■ WHAT TO PRODUCE ■
Output all the records word for word. Drop the pictures.
- Opening Delimiter -
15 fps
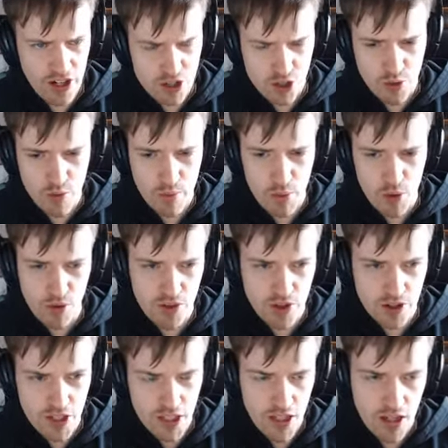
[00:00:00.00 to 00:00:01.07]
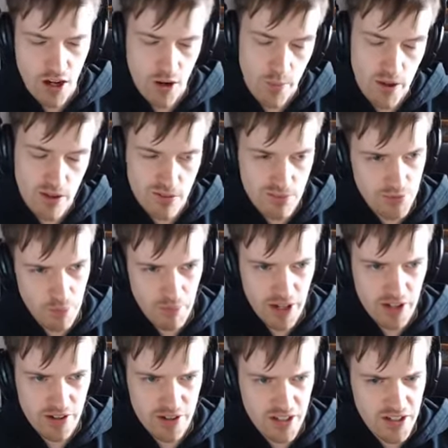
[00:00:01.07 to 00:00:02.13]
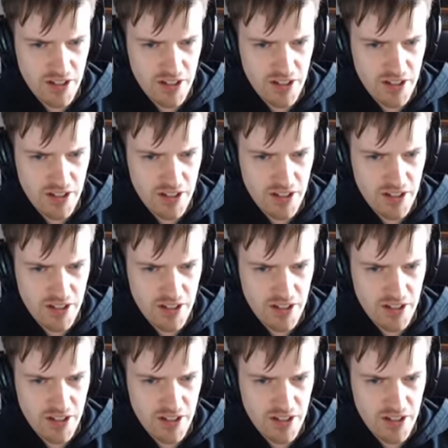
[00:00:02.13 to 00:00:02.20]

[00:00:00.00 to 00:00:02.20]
actually remove it. Oh well, doesn't matter.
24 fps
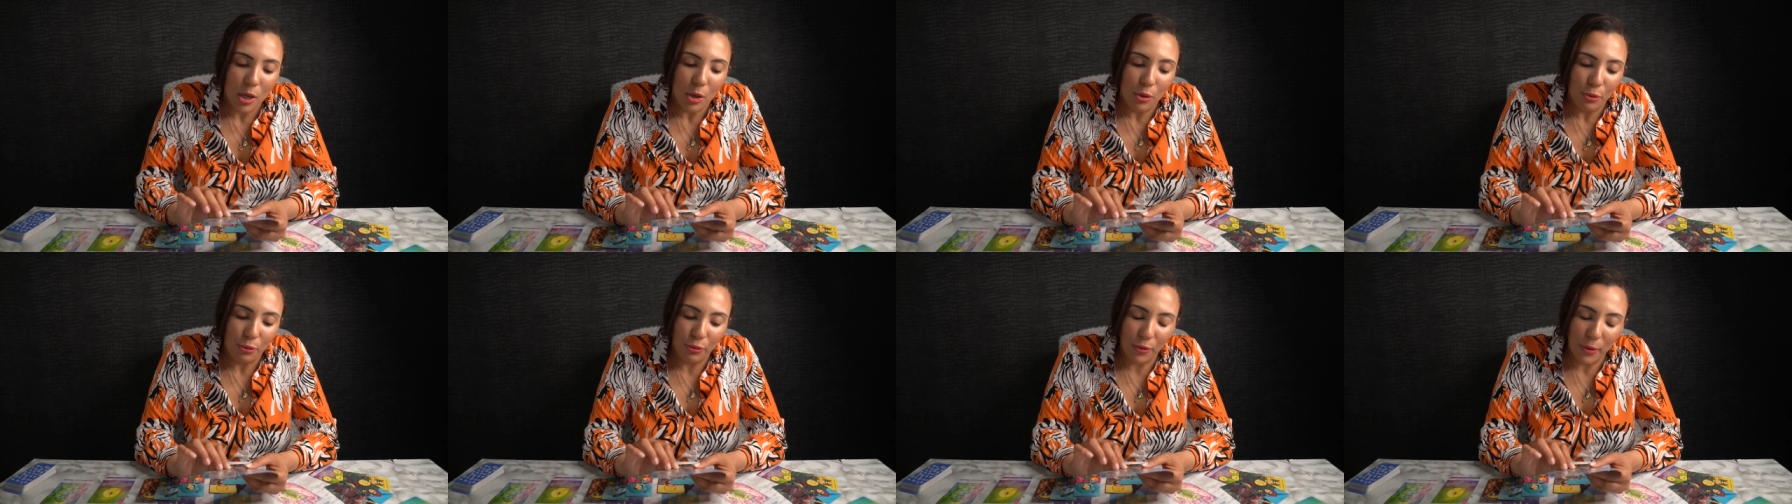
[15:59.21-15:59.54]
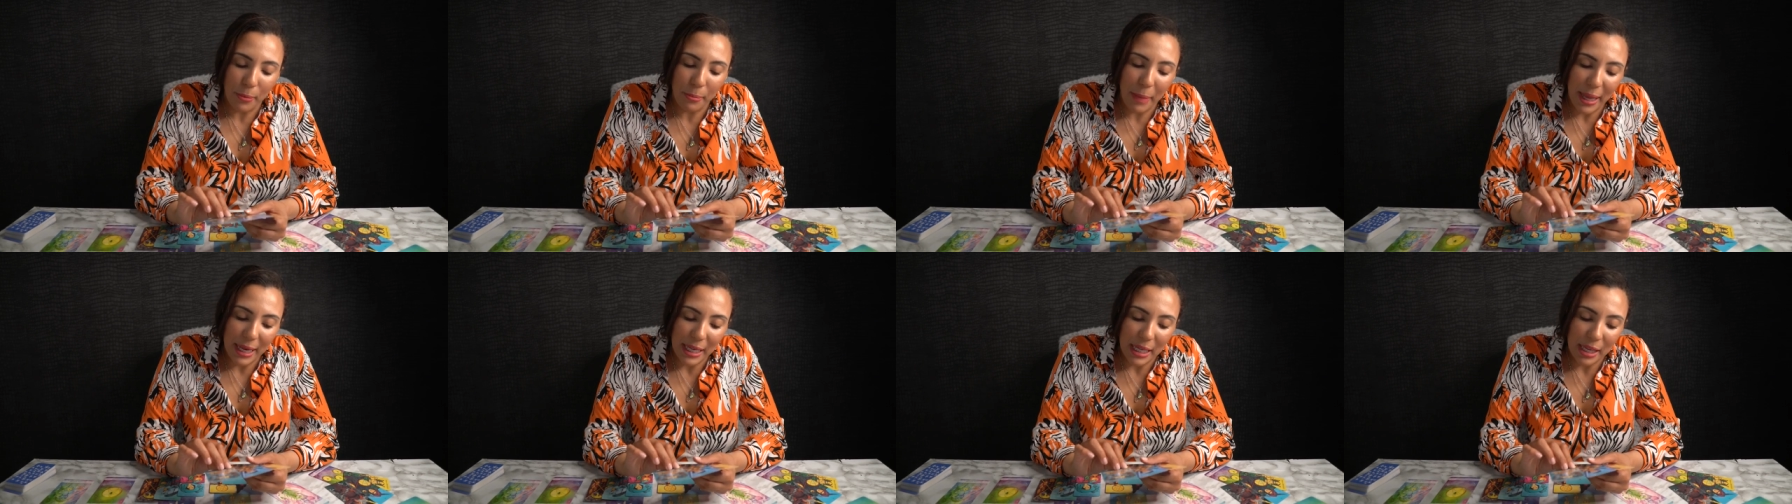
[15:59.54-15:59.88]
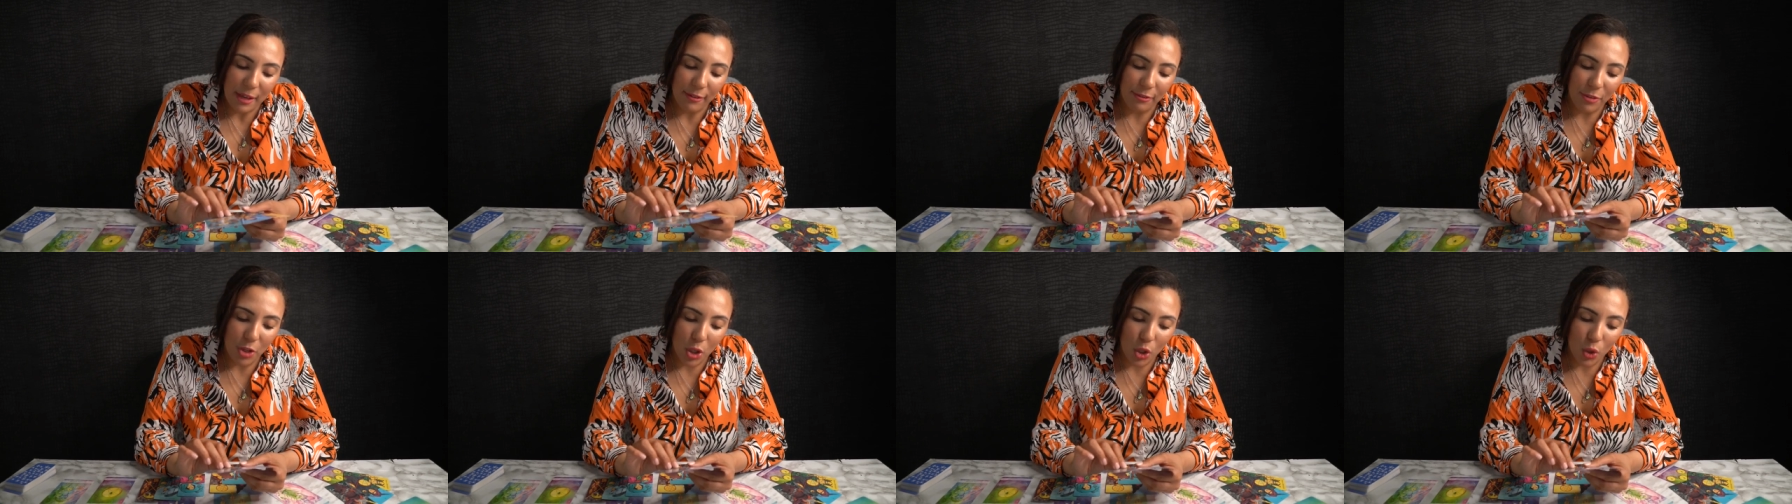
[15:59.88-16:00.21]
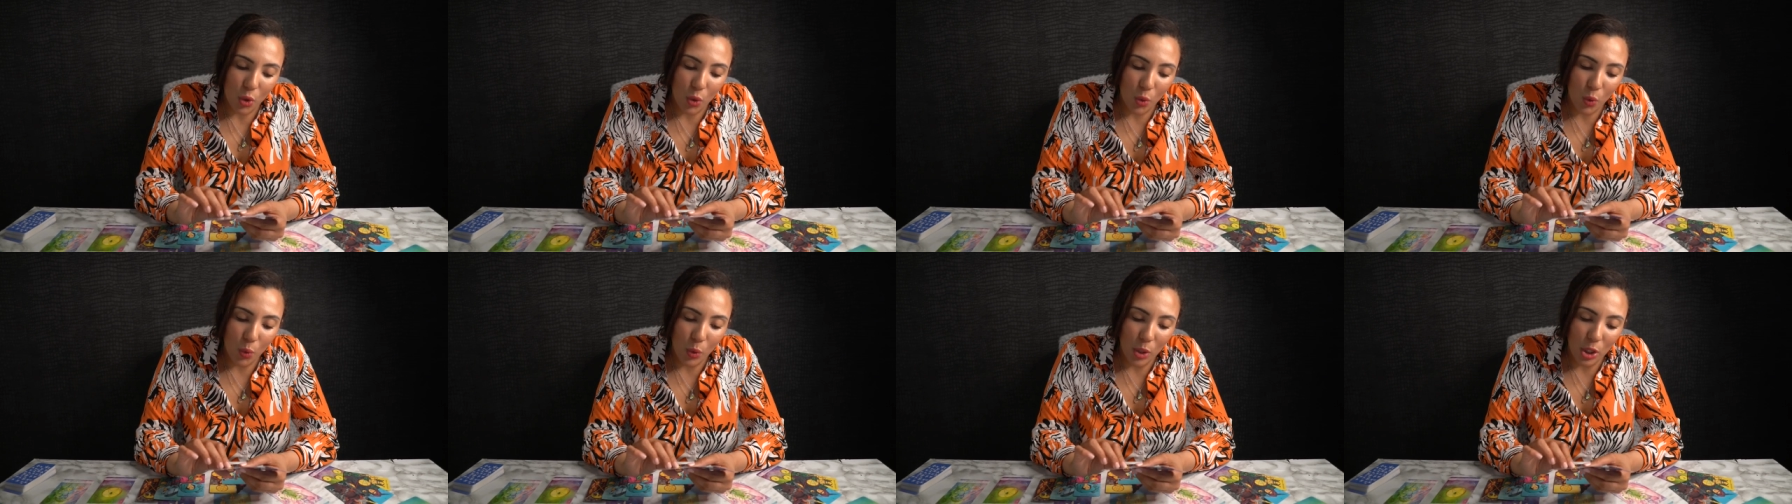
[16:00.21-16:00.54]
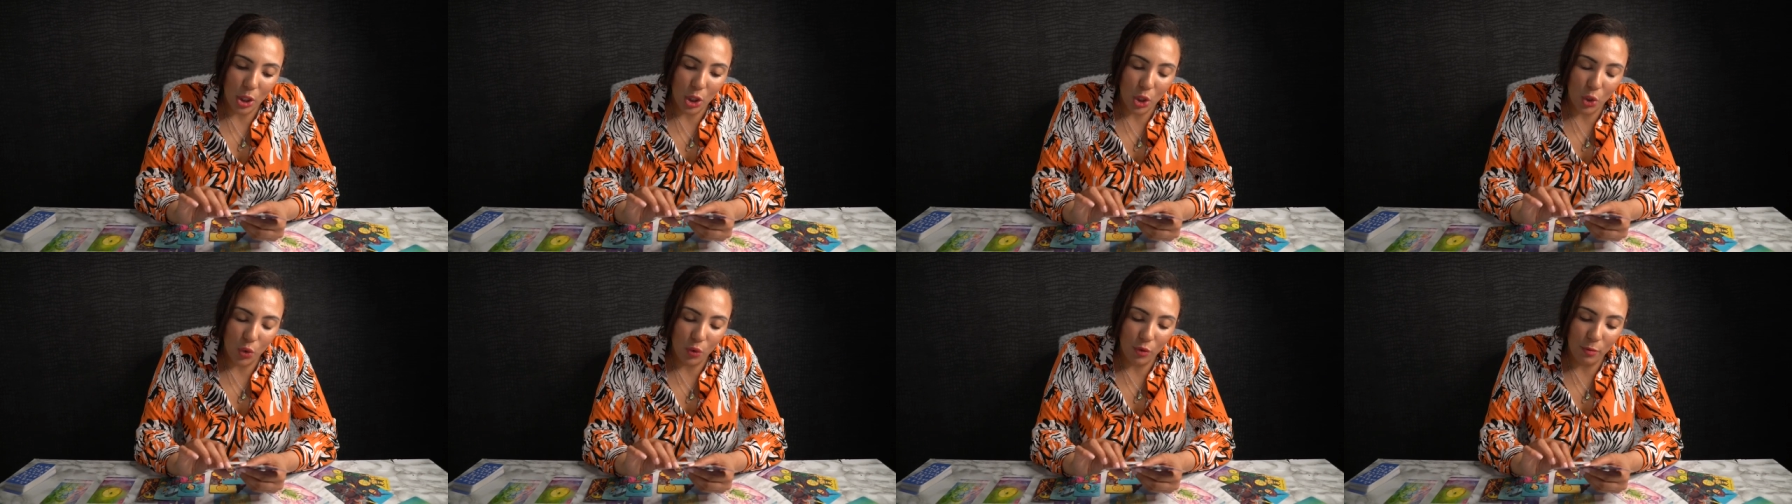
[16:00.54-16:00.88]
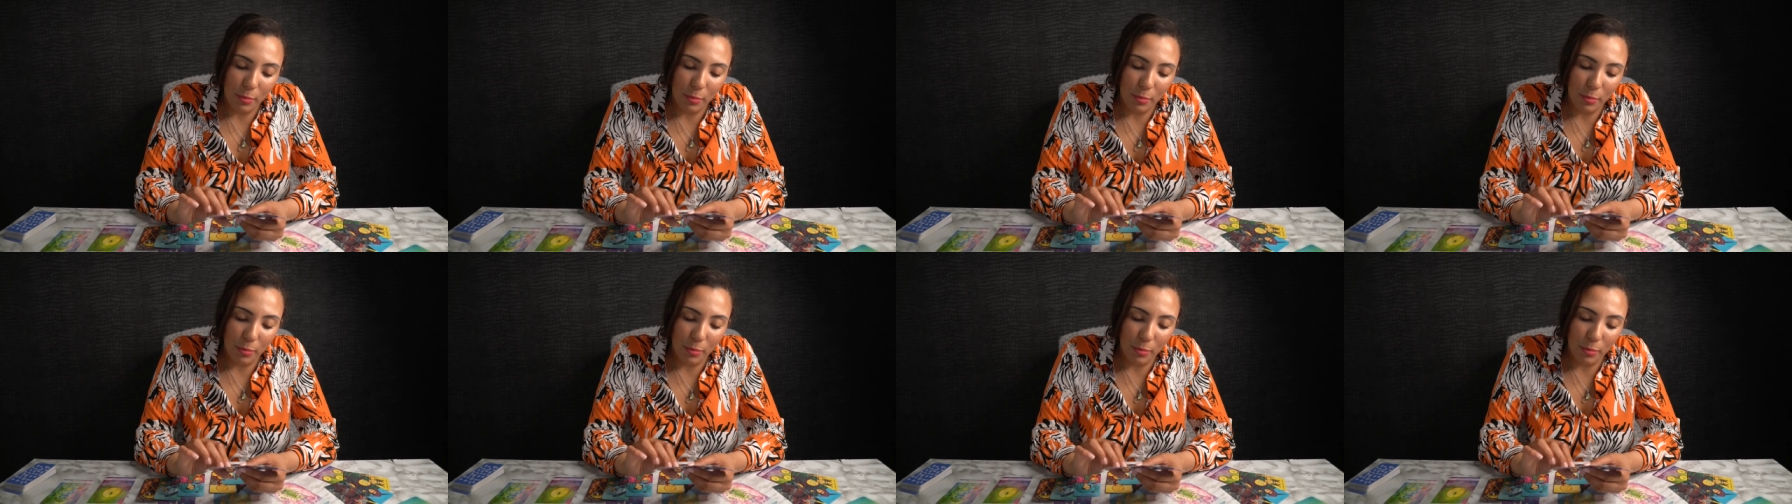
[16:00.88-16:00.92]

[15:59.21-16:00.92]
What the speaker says: For many of you, you've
- Closing Delimiter -
■ ANSWER SECTION ■
15 fps
[00:00:00.00 to 00:00:01.07]
[00:00:01.07 to 00:00:02.13]
[00:00:02.13 to 00:00:02.20]

[00:00:00.00 to 00:00:02.20]
actually remove it. Oh well, doesn't matter.
24 fps
[15:59.21-15:59.54]
[15:59.54-15:59.88]
[15:59.88-16:00.21]
[16:00.21-16:00.54]
[16:00.54-16:00.88]
[16:00.88-16:00.92]

[15:59.21-16:00.92]
What the speaker says: For many of you, you've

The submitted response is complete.